Made a sizeable dent in the unpainted stash this past couple of weeks - a unit of EIR Auxillae (Warlord), as well as a start on an army of Brigantes tribesmen (and women) (mixed Warlord plastics and metals and Wargames Factory). The latter is for the narrative WAB campaign just starting at the club
to replace the original planned Roman Civil War campaign (get well soon, Phil), It should be interesting since my army is a mix of the aforementioned Brigantes led by the much neglected Queen Cartimandua
, with assistance from a bunch of Roman Auxillae. Usual last minute painting job - first session is tonight!

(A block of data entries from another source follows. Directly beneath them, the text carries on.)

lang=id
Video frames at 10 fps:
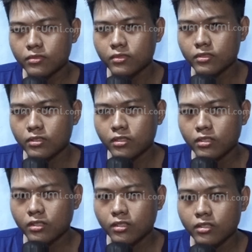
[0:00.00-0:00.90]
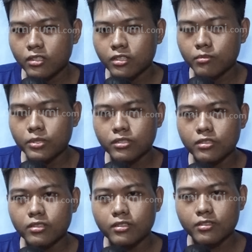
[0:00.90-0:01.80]
bis semua aja di bis
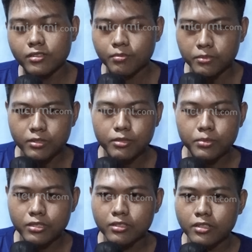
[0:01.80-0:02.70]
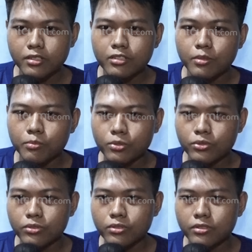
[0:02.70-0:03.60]
ini di bis ini aja 57 ada
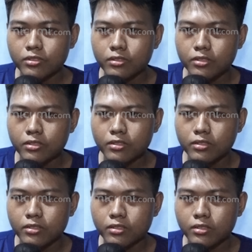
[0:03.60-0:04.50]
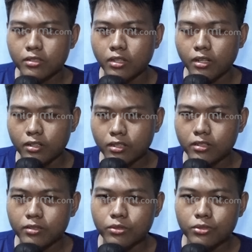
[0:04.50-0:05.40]
gurunya ada
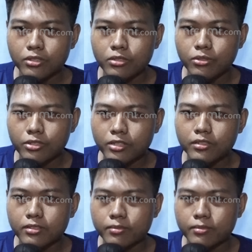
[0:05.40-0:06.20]
gurunya dua orang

In doing this, I found myself running out of assorted stuff right, left and centre - black undercoat spray (horses), white undercoat spray (most other things), dark brown, red, grey, black acrylics, usable brushes, and worst of all the Tamiya dark earth textured paint I use for basing
Most of this was no problem - Trevor down at the Rift in Peterborough is our Friendly Local Games Shop proprietor, and he usually has a decent stock of most things - but the only local stockist for the Tamiya paint is our other excellent local emporium, Trains4U
. "No problem", I thought on Saturday, "won't need it till Sunday, can nip out and grab some after church tomorrow, and win Wife Points by having gardened today..." Imagine my unconfined joy to discover on Sunday lunchtime their Sunday opening is quote "winter months only."

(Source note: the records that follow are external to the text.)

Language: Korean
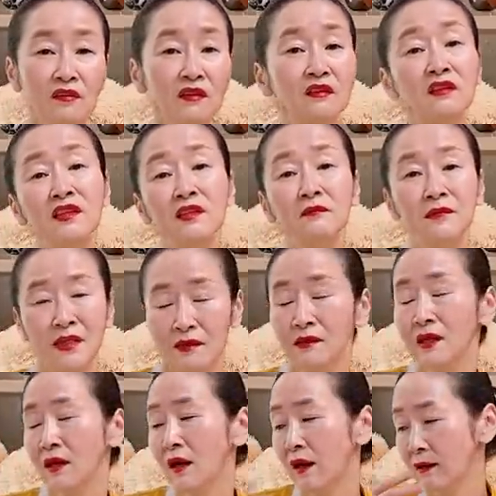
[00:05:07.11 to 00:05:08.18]
그 그림
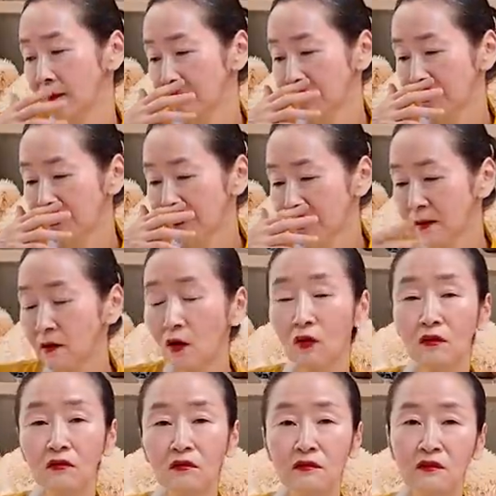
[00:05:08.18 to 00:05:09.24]
자체가
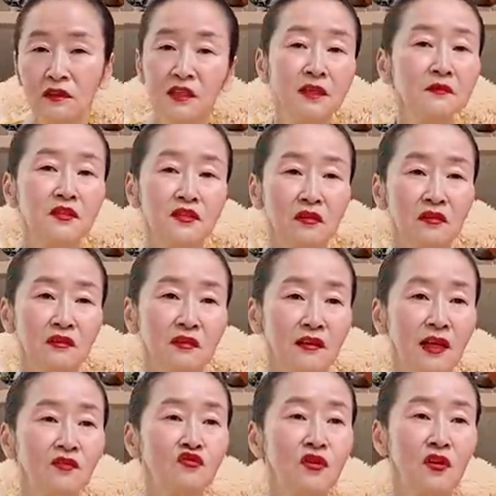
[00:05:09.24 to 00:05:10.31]
그런 그림이죠. 그래서
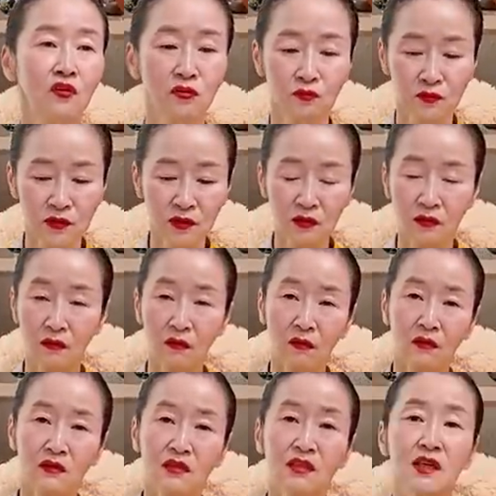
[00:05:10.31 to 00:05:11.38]
나중에 여러분이
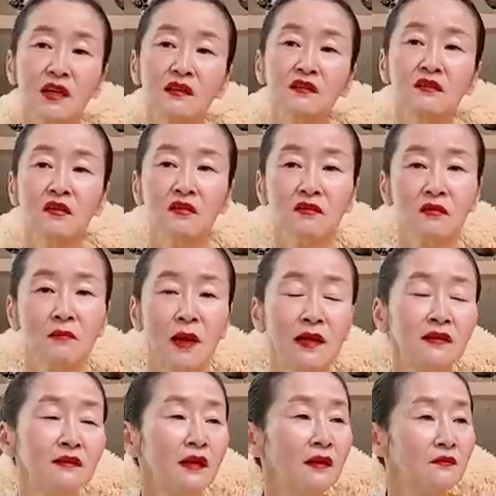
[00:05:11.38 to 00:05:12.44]
시간이 흘러서
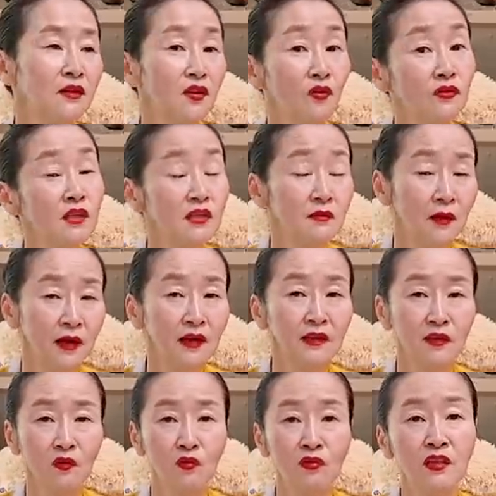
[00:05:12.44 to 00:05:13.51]
많은 사람들이 영채님 알게
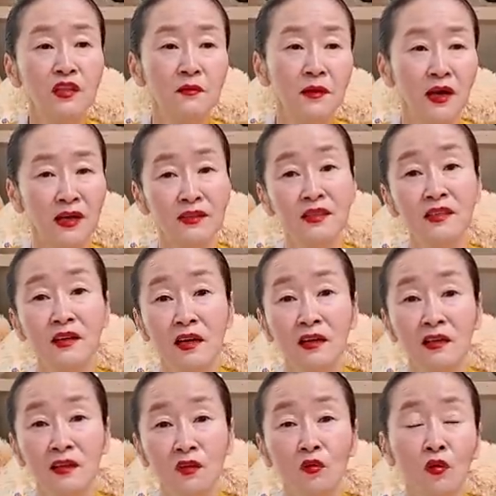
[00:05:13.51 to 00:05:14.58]
되고 그림의 가치를
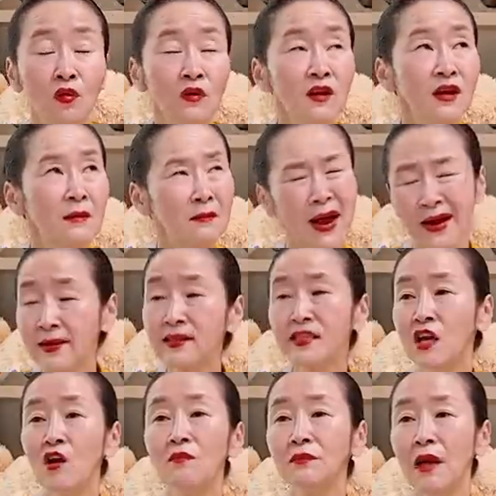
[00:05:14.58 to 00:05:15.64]
알게 되고 많은
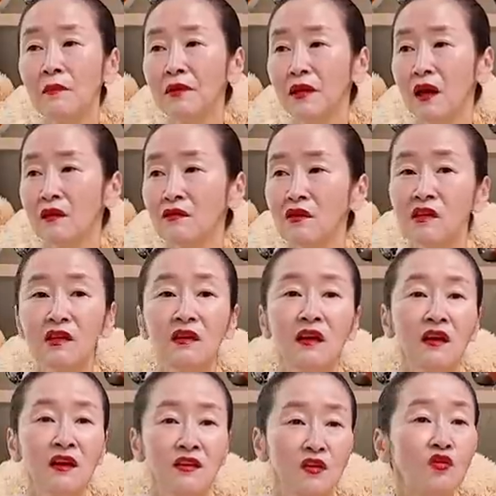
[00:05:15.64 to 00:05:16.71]
체험담이 나와서 이
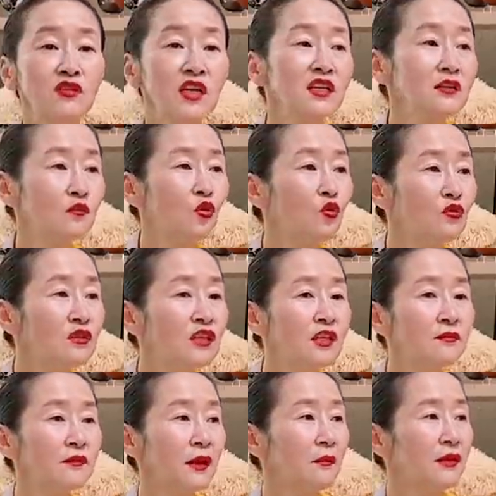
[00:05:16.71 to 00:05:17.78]
영채님 도는
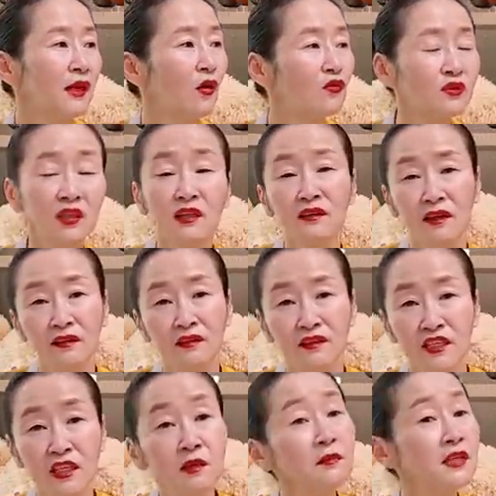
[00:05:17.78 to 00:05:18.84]
그림 때문에 내가 어떻게
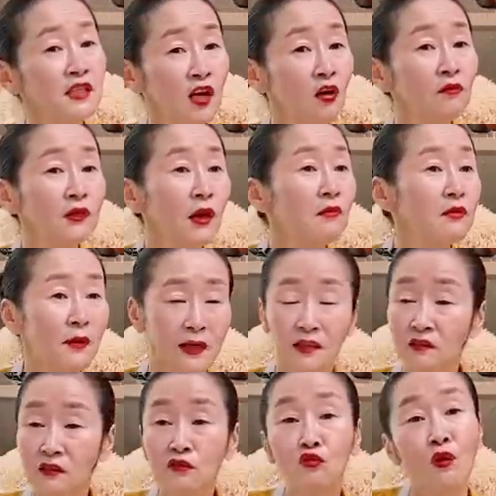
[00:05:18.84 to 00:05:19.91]
됐는지 이미 체험담을
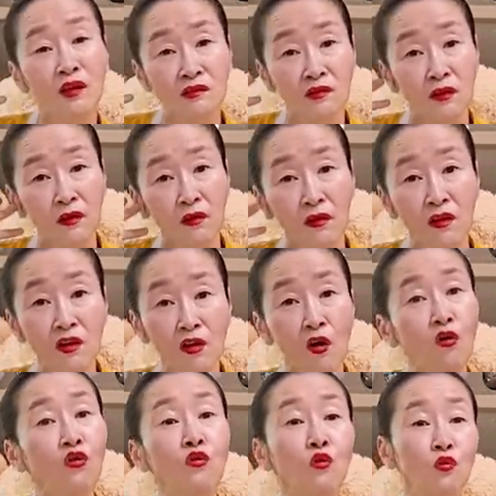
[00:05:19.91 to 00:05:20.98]
많이 듣고 왔어요.
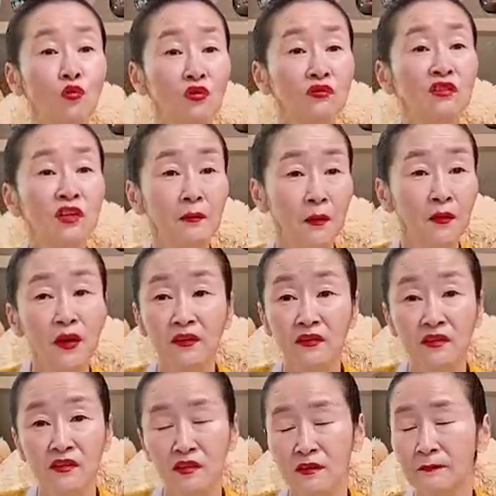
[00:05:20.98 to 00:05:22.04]
걸어놓고 어떻게
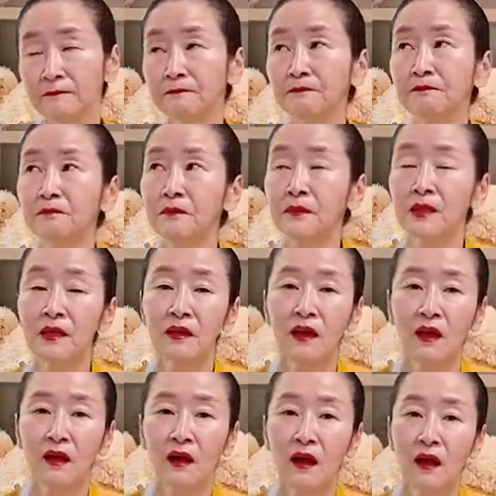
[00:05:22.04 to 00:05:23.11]
변했는지
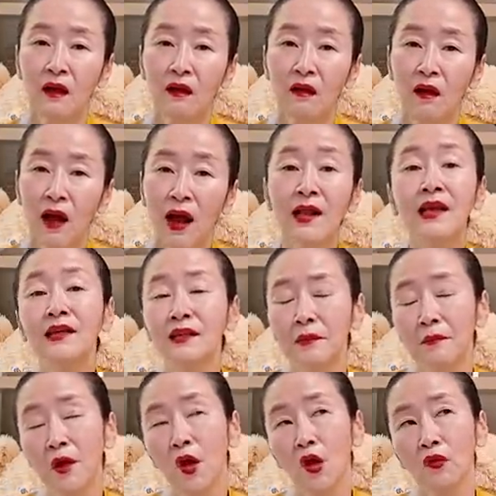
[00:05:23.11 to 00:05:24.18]
알게
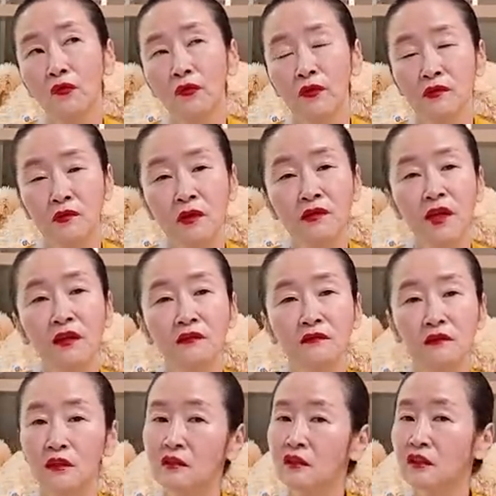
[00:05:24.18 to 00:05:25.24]
되면
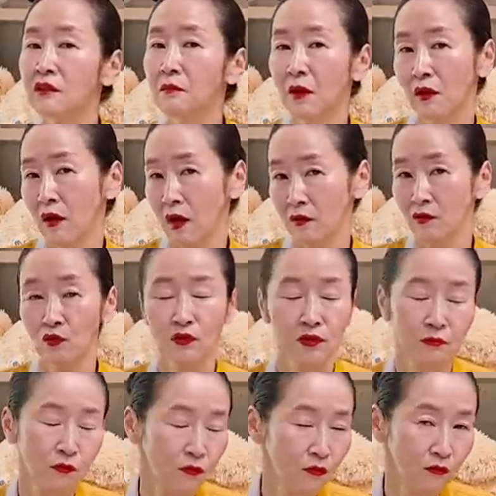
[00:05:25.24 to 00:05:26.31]
세상은 이 그림의
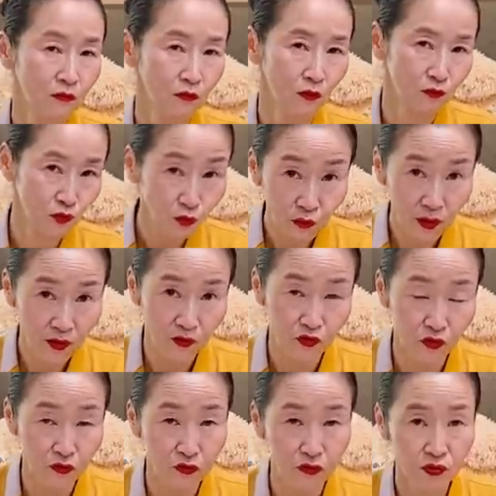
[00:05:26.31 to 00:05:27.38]
가격이 뭐
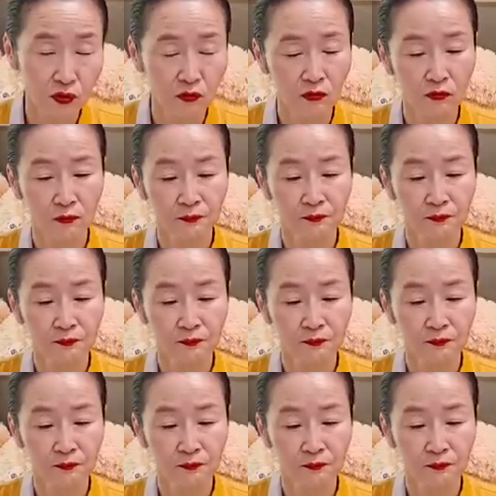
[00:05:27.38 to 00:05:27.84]
엄청나겠죠. 그렇죠?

Right. Time to cook up a replacement - basically the Tamiya stuff is a thick earth-brown goop containing sand-like particles. A quick trawl of various blogs suggested everything ranging from coloured Polyfilla to a mix of PVA, acrylic sealant, sawdust, paint and casting plaster, but in the end I plumped for a fairly simple recipe: roughly equal parts sand, PVA and dark earth paint. (The one downside of this is that the only dark earth paint I had to hand is a jar of Citadel Graveyard Earth, which is pretty much now an empty
jar of Citadel Graveyard Earth - note to self to buy something suitable in bulk from someone other than Citadel).

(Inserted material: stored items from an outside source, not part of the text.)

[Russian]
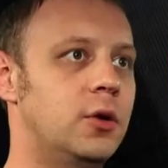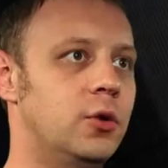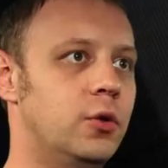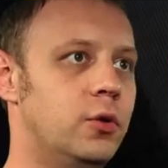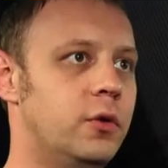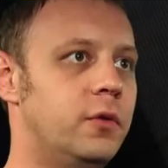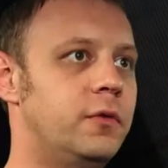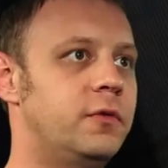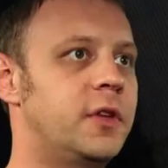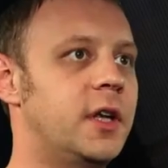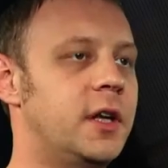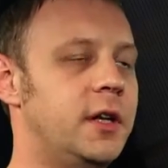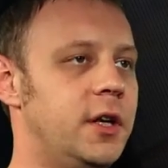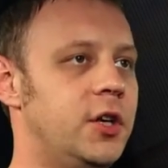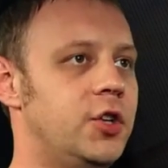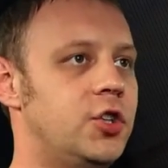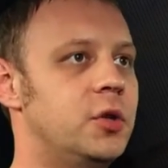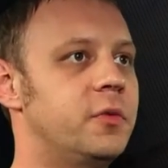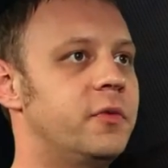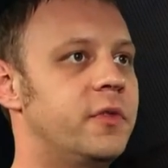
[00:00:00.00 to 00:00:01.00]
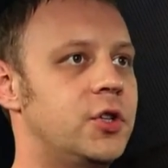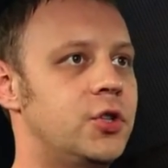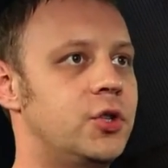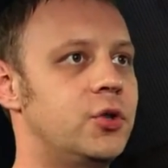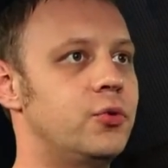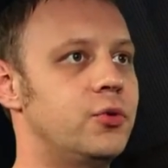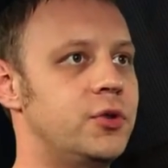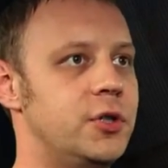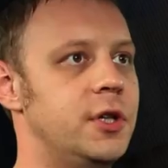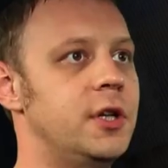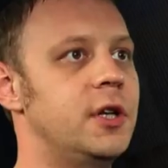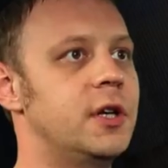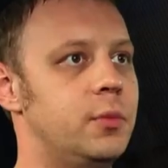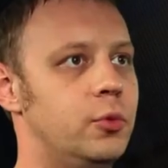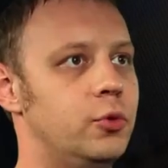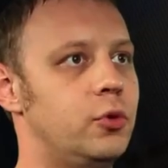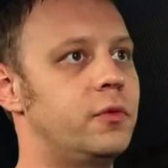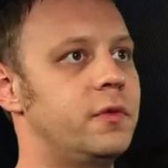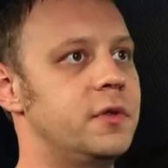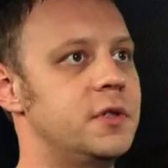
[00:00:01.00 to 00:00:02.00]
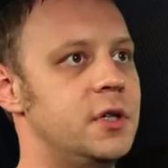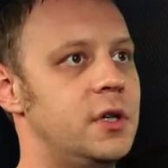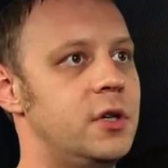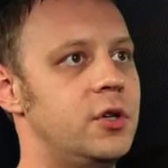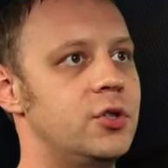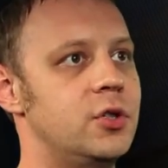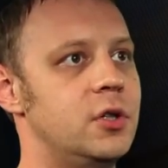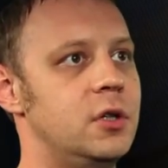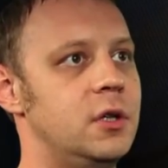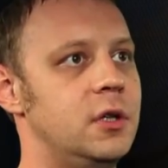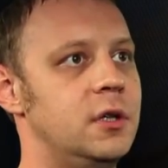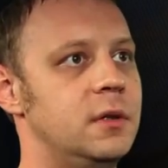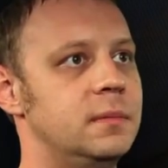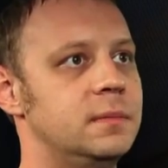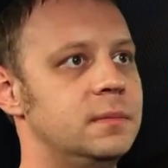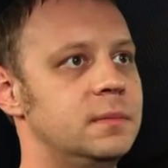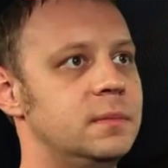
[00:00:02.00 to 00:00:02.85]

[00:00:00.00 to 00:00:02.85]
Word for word: но в дальнейшем ваши усилия будут вознаграждены.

And it worked - obviously, it does dry in the mixing pot over time (nothing that a surprisingly small amount of water won't stave off), but if you get the proportions right it's better than the Tamiya in it can be worked with a brush around feet and bases, and has the great advantage of containing enough PVA to allow me to dip straightaway in my favourite Javis Moorland Scatter.
All in all? Happy. And I'm done bar the last coat of Army Painter anti-shine, which I'll spray on when I get home from work and should be dry in time for club. It would be the same without an army smelling of varnish, anyway!